Rather than give in to the usual realities of "first-run" and produce a low budget, but profitable program, the producers chose instead to opt for the highest quality in writing, decor, acting, and, indeed, all facets of the production. In doing so, they have set a new standard of quality for first-run syndication and this is exemplified in the episode "The Big Goodbye."
— The Peabody Board.

In recognition of its "new standard of quality for first-run syndication", the episode was honored with a Peabody Award in 1987. "The Big Goodbye" was also nominated for two Emmy Awards in the categories of Outstanding Cinematography for a Series and Outstanding Costumes for a Series, with costume designer William Ware Theiss winning the award in the latter category.

==Reception==
The episode first aired on January 11, 1988, receiving Nielsen ratings of 11.5 million. It was the first new episode broadcast since the previous November, when 10.3 million viewers watched "Haven". "The Big Goodbye" received more viewers than the following episode "Datalore", which also had only 10.3 million viewers.

After its initial release, a review in TV Guide criticised the episode for its similarity to The Original Series episode "A Piece of the Action", which featured a planet based on 1930s gangland Chicago. Several reviewers re-watched the episode after the end of the series. Keith DeCandido of Tor.com praised the "stellar guest casting" and said that Tierney "own[ed] the episode". He compared the episode to The Maltese Falcon and said that the episode featured "charming performances" by the entire cast. DeCandido gave the episode a score of seven out of ten. Cast member Wil Wheaton called the episode a "fantastic collaborative effort, from Tracy Tormé's script, to Joseph Scanlan's direction, to Ed Brown's cinematography, to every actor's performance. There's a reason 'The Big Goodbye' is the only Star Trek episode to win a Peabody." He gave the episode an A grade.

Writing for Den of Geek in 2012, James Hunt said that the risk of disintegration on the holodeck was "insane" and was rectified in later episodes. He thought that the episode stood out from the others in the first season due to the prototype holodeck story. "The holodeck will break again and again over the years, but rarely in a way any more interesting than this.

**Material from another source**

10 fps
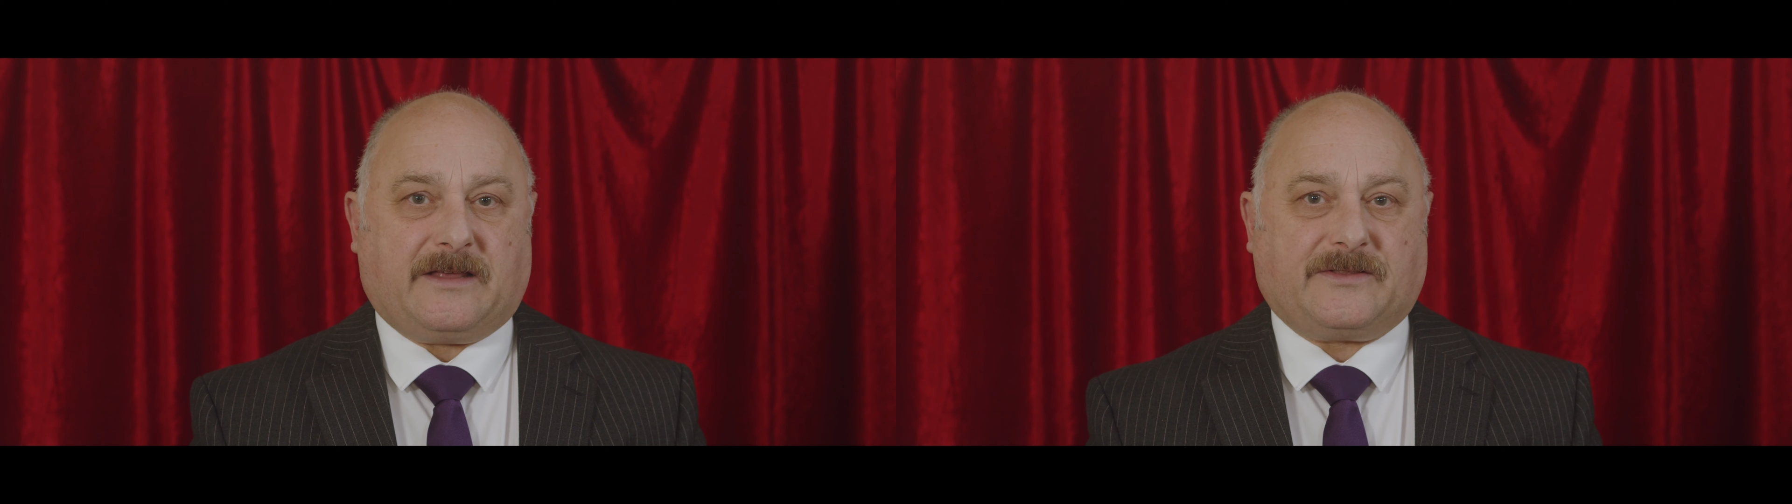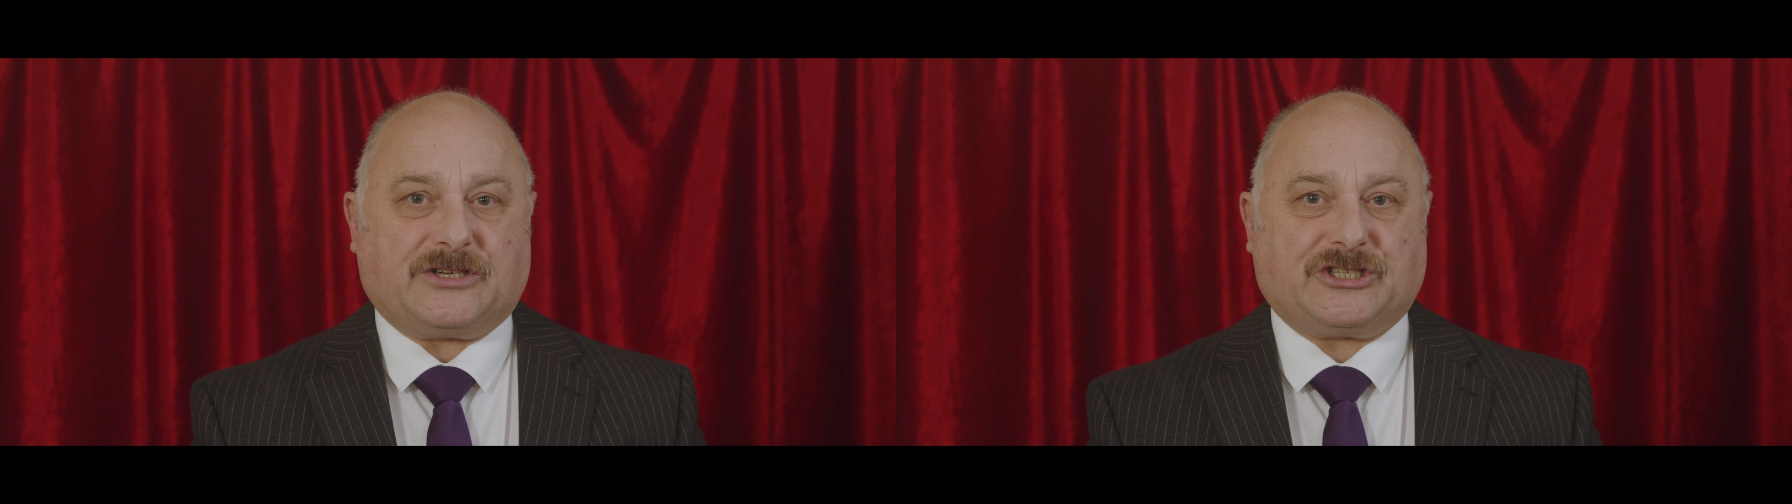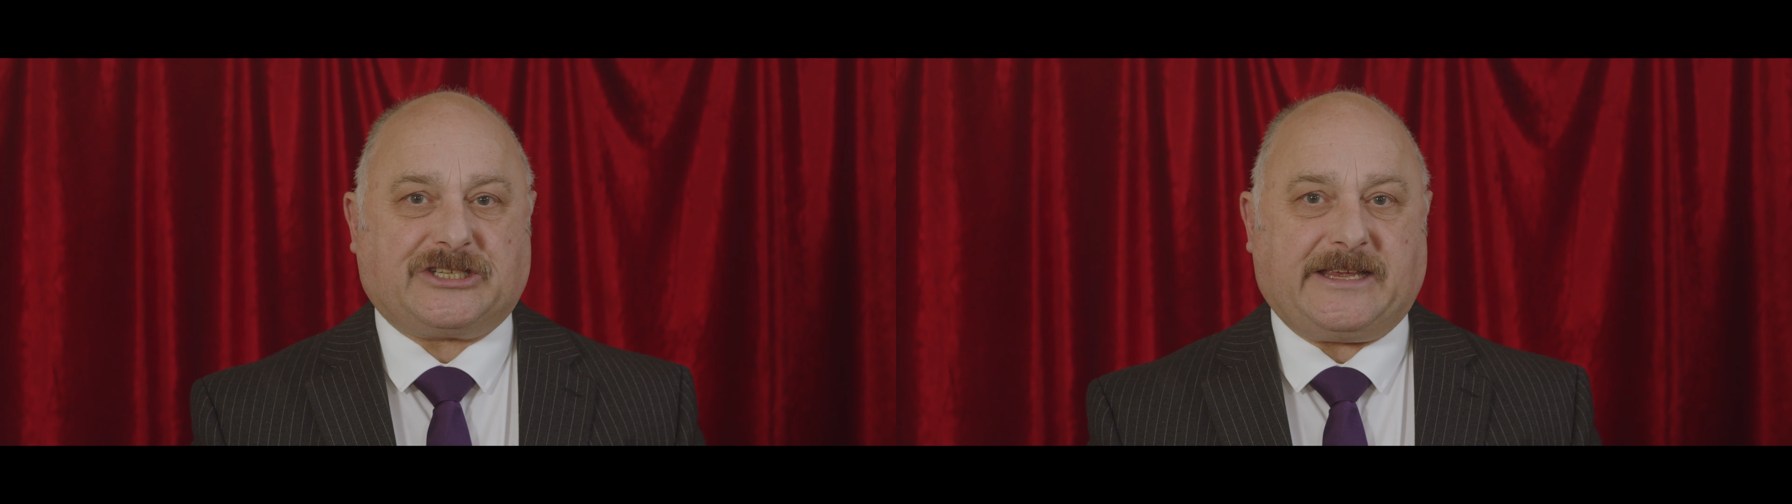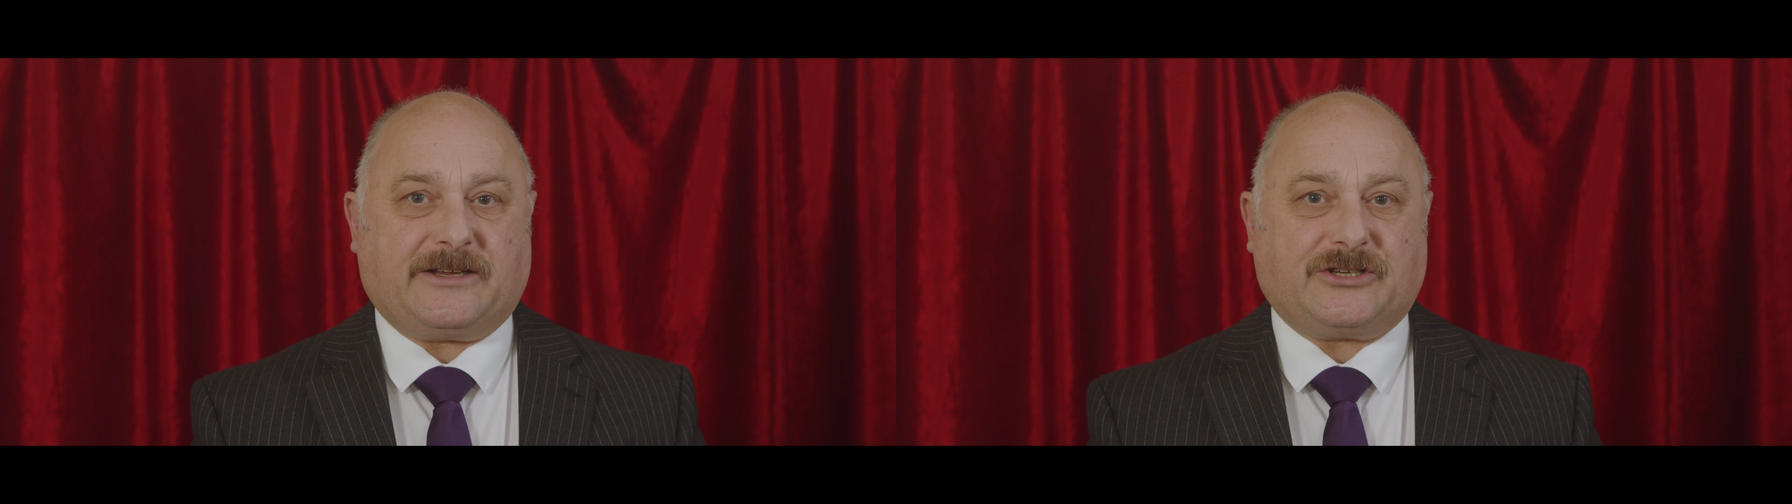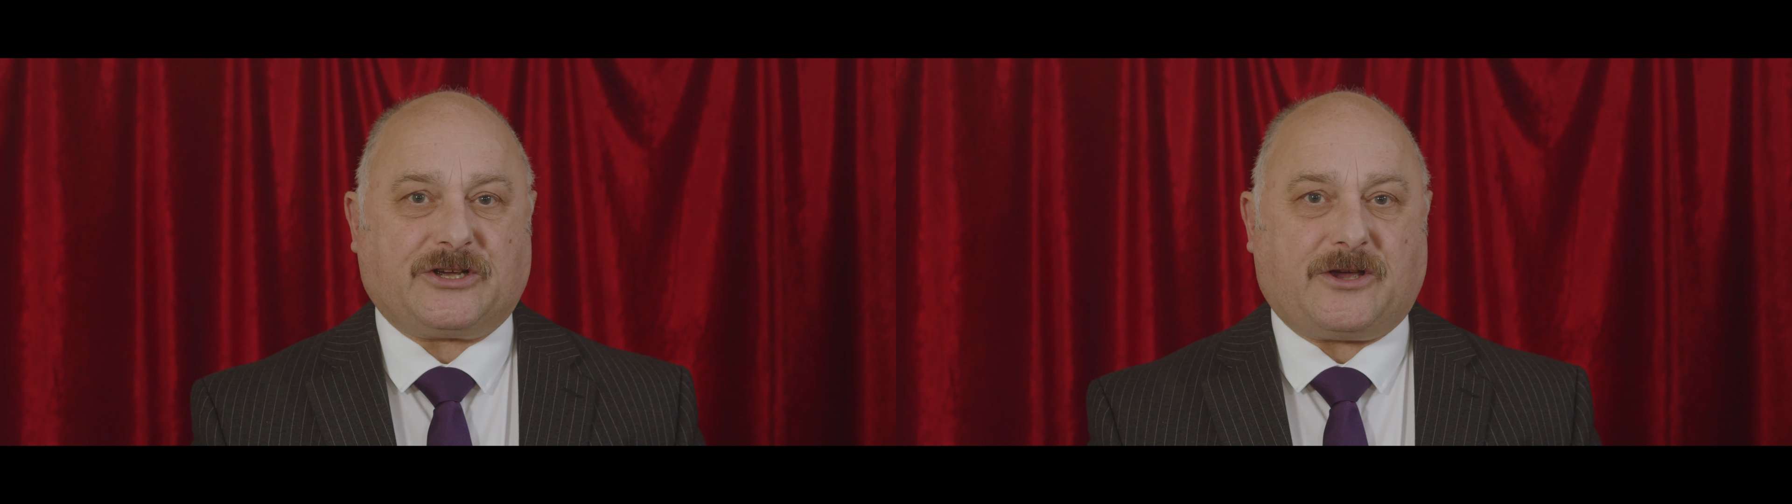that she
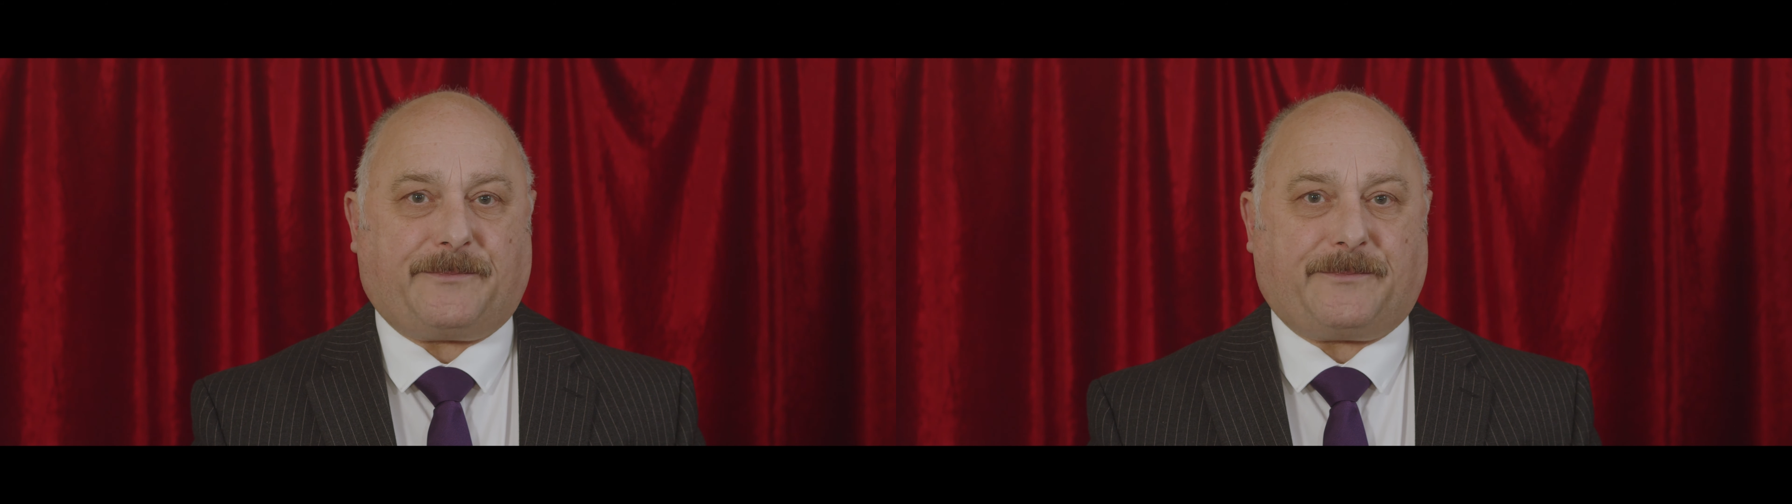and her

Not that The Big Goodbye was particularly interesting, but it has the rare fortune of being first," Hunt wrote.

Michelle Erica Green of TrekNation praised the dialogue but felt the episode did not "hold up to a lot of logical analysis". She also said it was a "fun" episode that "set the stage" for holodeck episodes featuring the sentient Professor Moriarty hologram in "Elementary, Dear Data" and "Ship in a Bottle". Writing for The A.V. Club, Zack Handlen observed "a certain flatness" in parts of the episode and considered it "very silly" for the characters to slowly disintegrate after leaving the holodeck. Although he said the holodeck in "The Big Goodbye" was similar to "an Xbox that periodically eats your cat", he gave the episode an overall grade of B−.

In 2016, Syfy ranked this the 7th best holodeck episode of the Star Trek franchise.

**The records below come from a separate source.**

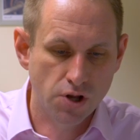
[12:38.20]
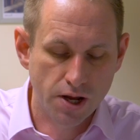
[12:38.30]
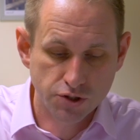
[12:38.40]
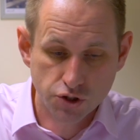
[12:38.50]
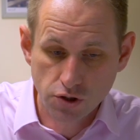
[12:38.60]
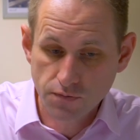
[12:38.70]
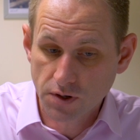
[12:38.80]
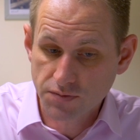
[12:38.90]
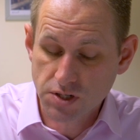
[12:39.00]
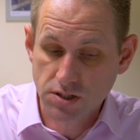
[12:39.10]
and
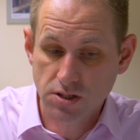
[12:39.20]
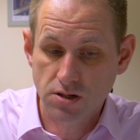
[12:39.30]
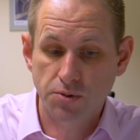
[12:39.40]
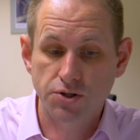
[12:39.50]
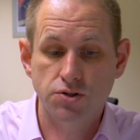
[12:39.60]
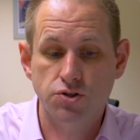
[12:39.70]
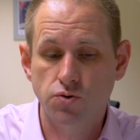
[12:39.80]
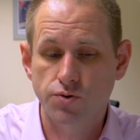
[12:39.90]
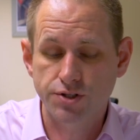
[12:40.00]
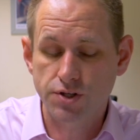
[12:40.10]
256 gigabytes of
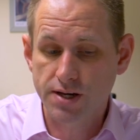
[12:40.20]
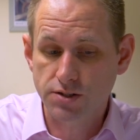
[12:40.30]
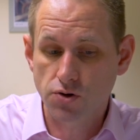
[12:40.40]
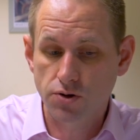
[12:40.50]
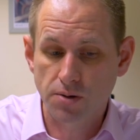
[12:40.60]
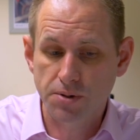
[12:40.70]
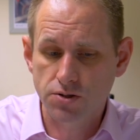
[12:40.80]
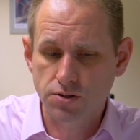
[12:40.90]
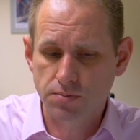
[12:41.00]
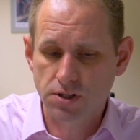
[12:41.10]
storage. So that's gone up, it
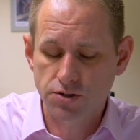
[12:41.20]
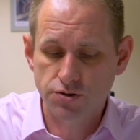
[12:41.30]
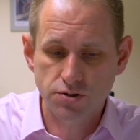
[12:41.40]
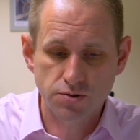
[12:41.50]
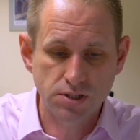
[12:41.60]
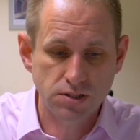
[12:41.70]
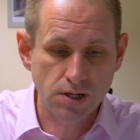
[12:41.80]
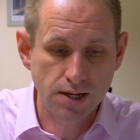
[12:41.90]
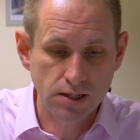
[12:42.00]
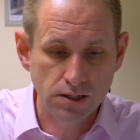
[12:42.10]
used to be
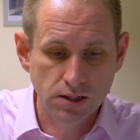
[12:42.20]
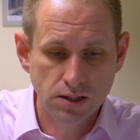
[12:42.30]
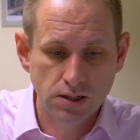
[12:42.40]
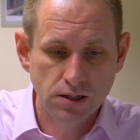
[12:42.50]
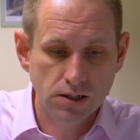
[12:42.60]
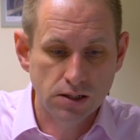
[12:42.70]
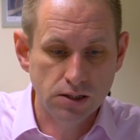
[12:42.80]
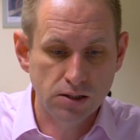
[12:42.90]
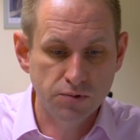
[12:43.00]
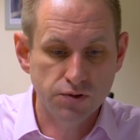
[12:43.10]
128.
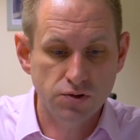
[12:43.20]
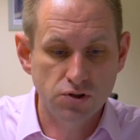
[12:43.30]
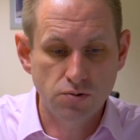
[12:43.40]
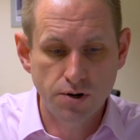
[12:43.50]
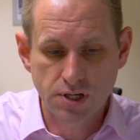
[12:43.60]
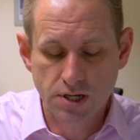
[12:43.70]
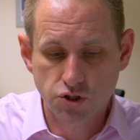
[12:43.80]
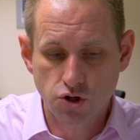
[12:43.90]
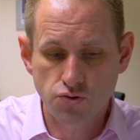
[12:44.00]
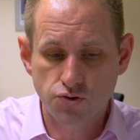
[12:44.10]
And you only get
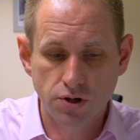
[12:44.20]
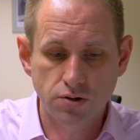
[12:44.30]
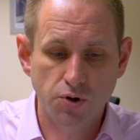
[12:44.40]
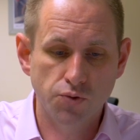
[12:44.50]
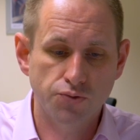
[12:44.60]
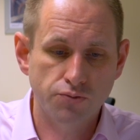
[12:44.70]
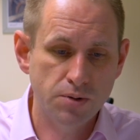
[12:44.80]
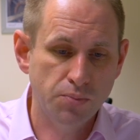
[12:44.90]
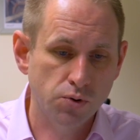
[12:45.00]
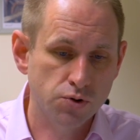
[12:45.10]
2 Thunderbolt 3
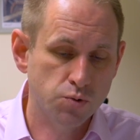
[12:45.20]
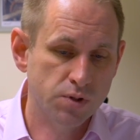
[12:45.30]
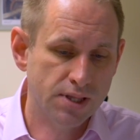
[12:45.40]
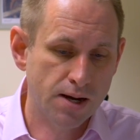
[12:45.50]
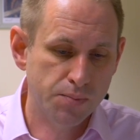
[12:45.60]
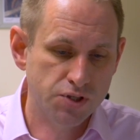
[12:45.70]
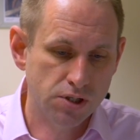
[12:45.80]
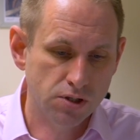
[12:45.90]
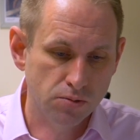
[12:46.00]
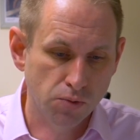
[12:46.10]
ports with that
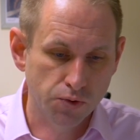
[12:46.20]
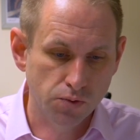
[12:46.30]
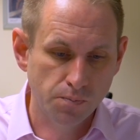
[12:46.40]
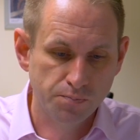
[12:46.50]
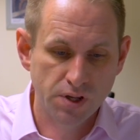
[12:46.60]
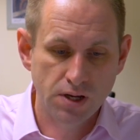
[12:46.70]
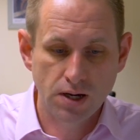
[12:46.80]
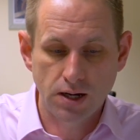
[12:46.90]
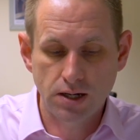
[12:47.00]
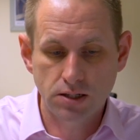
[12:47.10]
particular model.
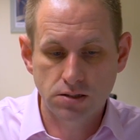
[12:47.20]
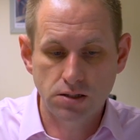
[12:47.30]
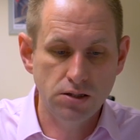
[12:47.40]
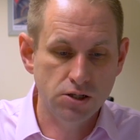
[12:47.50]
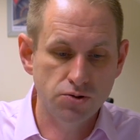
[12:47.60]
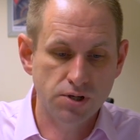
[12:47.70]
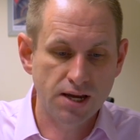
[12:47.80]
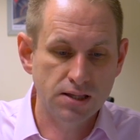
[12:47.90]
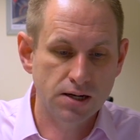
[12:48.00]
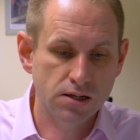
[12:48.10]
And in the
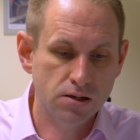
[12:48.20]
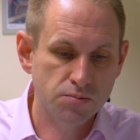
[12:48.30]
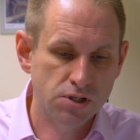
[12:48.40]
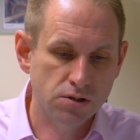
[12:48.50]
UK, that comes in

In 2017, Den of Geek listed "The Big Goodbye" as one of the top ten ground-breaking episodes of Star Trek: The Next Generation, noting how it was the first 'holodeck episode' on the show and "set the precedent"; it "established how the holodeck could be used to liven up the show and expand its horizons." They note its influence on later holodeck episodes such as "Ship in a Bottle" and "Hollow Pursuits".

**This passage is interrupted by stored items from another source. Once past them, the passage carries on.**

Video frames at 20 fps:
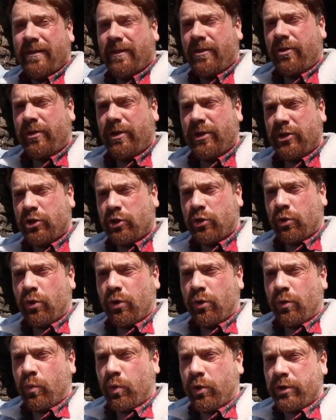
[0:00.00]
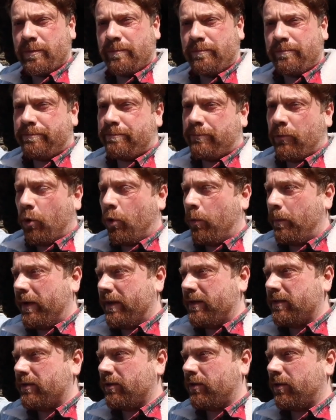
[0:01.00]
or this stone was
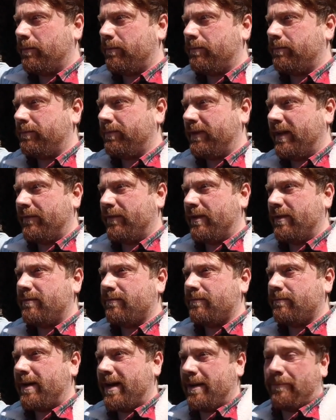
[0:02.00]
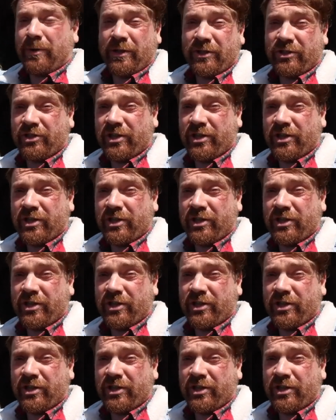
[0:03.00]
opened or given by Prince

In 2019, CBR ranked this the 11th best holodeck-themed episode of all Star Trek franchise episodes up to that time. In 2019, Den of Geek recommended rewatching this episode as background for Star Trek: Picard.

In 2020, Looper listed this one of the best episodes for Jean Luc Picard.

==Media releases==
"The Big Goodbye" was released on VHS cassette in the United States and Canada on August 26, 1992. The episode was released on the Star Trek: The Next Generation season one DVD box set in March 2002. The season one Blu-ray set was released on July 24, 2012.